Dunque abbiamo a questo punto due parametri per iniziare a rispondere a uno dei quesiti dell’interrogazione Ferrante-Della Seta: da un minimo di 2,6 a un massimo di 8,5 milioni di euro. C’è poi da mettere sul piatto della bilancia la parte restante del mutuo da 14 anni che la Pizzarotti ha acceso con Intesa San Paolo. Gli Stati Uniti hanno disdettato il residence di Mineo quando mancavano ancora 4 anni a che l’azienda di Parma rientrasse in toto (quanto sia però il mutuo non si sa). Ma una valutazione ulteriore la si può azzardare dalle parole dello stesso ingegner Rubino, che ha parlato di 800 euro al metro quadrato per le case. Quella cifra, moltiplicati per 70 mila di tutto il complesso abitativo, fa 56 milioni di euro. Meno l’importo già restituito alla banca dà una cifra ancora mancante di 24 milioni di euro.

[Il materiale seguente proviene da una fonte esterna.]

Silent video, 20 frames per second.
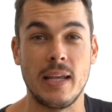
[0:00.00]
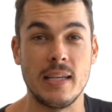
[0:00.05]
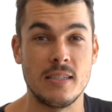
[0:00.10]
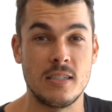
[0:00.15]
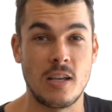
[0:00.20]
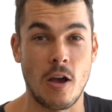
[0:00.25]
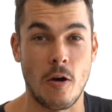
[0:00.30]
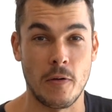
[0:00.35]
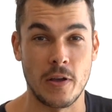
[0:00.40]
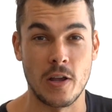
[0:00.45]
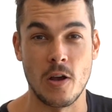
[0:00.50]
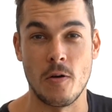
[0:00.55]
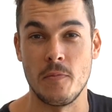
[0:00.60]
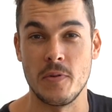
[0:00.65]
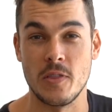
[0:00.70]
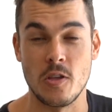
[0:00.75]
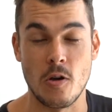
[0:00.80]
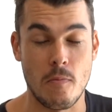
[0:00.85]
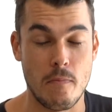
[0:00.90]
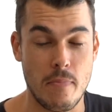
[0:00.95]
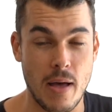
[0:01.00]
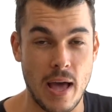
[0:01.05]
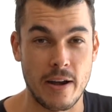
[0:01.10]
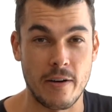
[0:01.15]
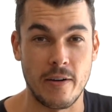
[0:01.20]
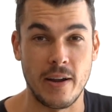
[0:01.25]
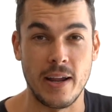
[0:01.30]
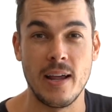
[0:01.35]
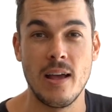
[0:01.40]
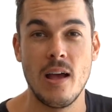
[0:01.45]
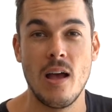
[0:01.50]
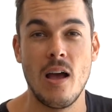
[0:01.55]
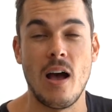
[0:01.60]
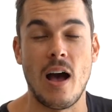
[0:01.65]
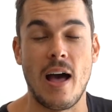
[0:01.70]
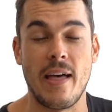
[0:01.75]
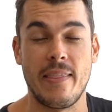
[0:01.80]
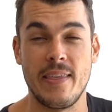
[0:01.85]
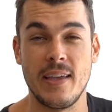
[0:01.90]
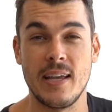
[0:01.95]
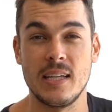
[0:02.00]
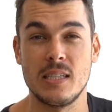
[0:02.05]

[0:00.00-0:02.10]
is going on with your battery. I thinkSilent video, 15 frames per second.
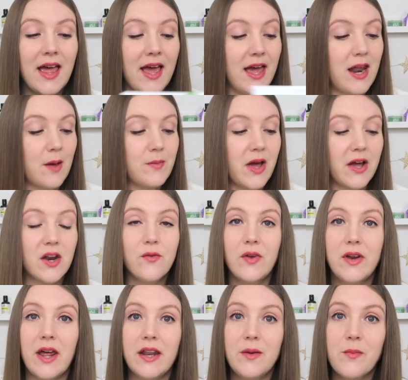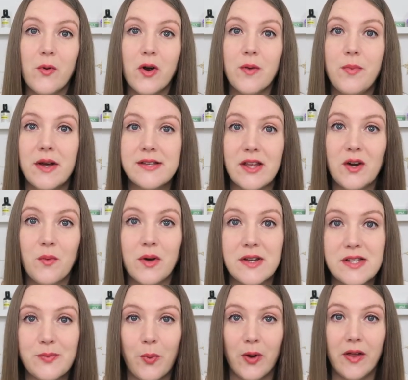and I'm not going to read any more because I don't want
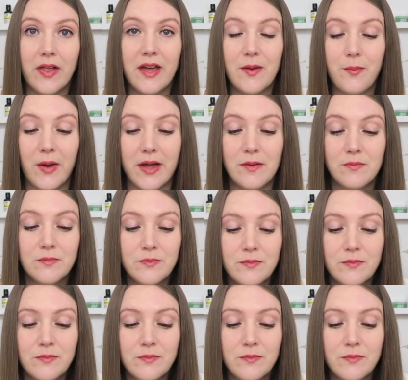to spoil it, but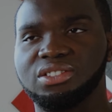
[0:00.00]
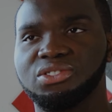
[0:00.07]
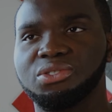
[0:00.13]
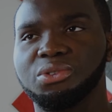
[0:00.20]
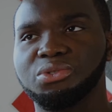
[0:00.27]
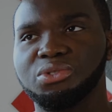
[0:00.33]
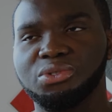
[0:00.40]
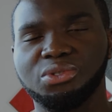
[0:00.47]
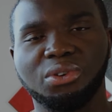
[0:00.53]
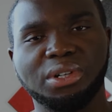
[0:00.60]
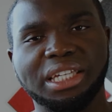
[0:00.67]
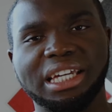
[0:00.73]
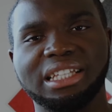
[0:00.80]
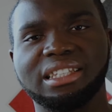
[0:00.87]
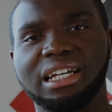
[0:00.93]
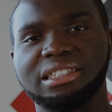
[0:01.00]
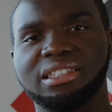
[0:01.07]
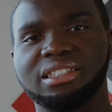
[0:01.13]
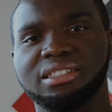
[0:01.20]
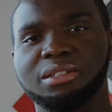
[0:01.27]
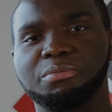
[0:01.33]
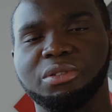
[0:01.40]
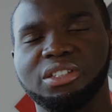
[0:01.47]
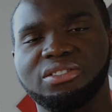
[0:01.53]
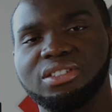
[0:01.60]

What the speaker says: so you don't get that discipline.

Sarebbe questo dunque il valore non rientrato nelle case dell’impresa emiliana, per quanto fonti del comando di Sigonella abbiano parlato di una valutazione di 1.000 euro al metro quadro. Rifacendo tutti i conti, mancherebbero “solo” 6 milioni di euro al rientro totale sul mutuo. Aggiungendo questo importo ai due parametri estrapolati sopra, l’operazione “affitto Mineo” alle casse pubbliche passerebbe da 8,6 a 14,5 milioni di euro.

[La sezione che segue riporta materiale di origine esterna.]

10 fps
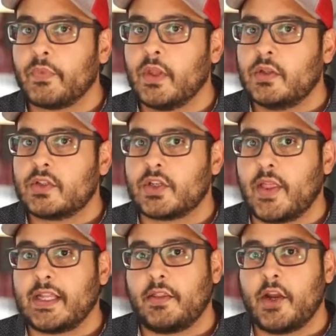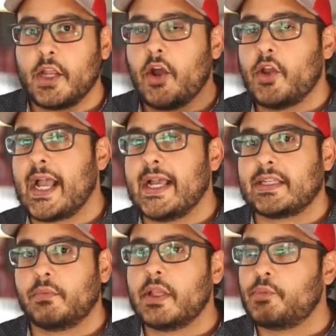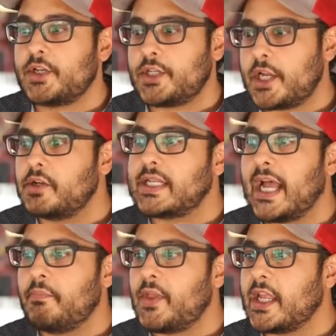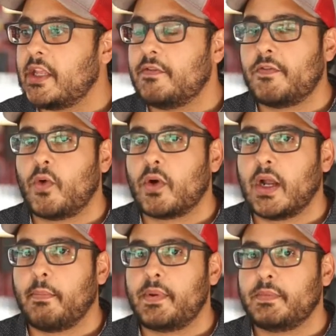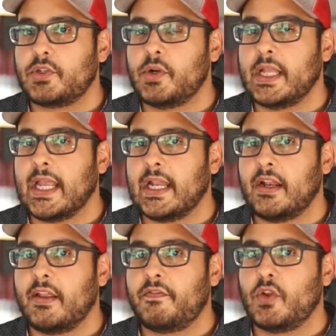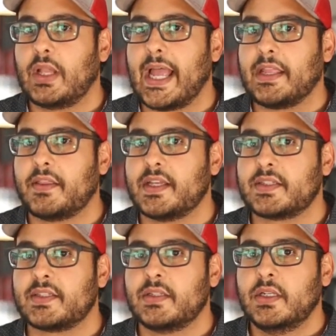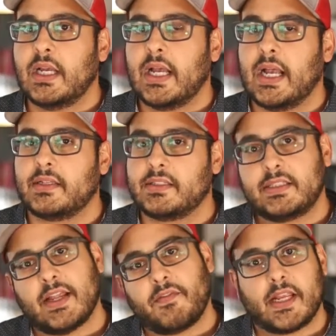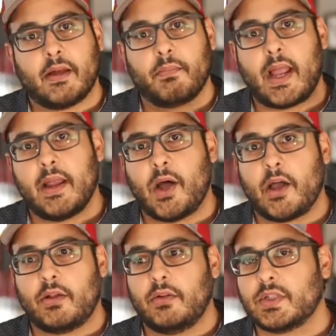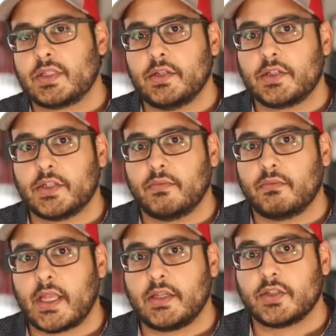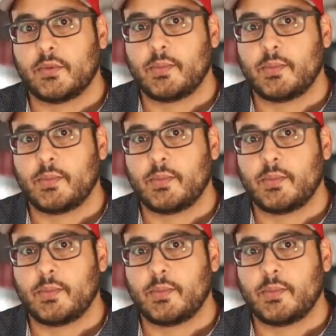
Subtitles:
So there you go, you guys. I really appreciate your time. Thank you for tuning in. And if you like this, definitely come buy a bottle and we'll see you soon. Thank you so much.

Ma stiamo parlando solo di una parte dell’esborso, soprattutto se si tiene conto dei costi dichiarati da bandi pubblici per la gestione dei Cara (Centri di accoglienza richiedenti asilo). Anche qui qualche numero per arrivare a una stima ancora più completa: ogni giorno di soggiorno a profugo costa tra i 40 e i 50 euro. Il numero degli stranieri ospitati nel villaggio sarebbe di 7 mila persona.

Ecco, aggiungendo questa stima alle precedenti, l’“operazione Mineo” potrebbe costare tra i 41 e 47 milioni di euro all’anno. Il tutto sempre in via ipotetica, s’intende, fino a comunicazione ministeriale. Sempre che arrivi.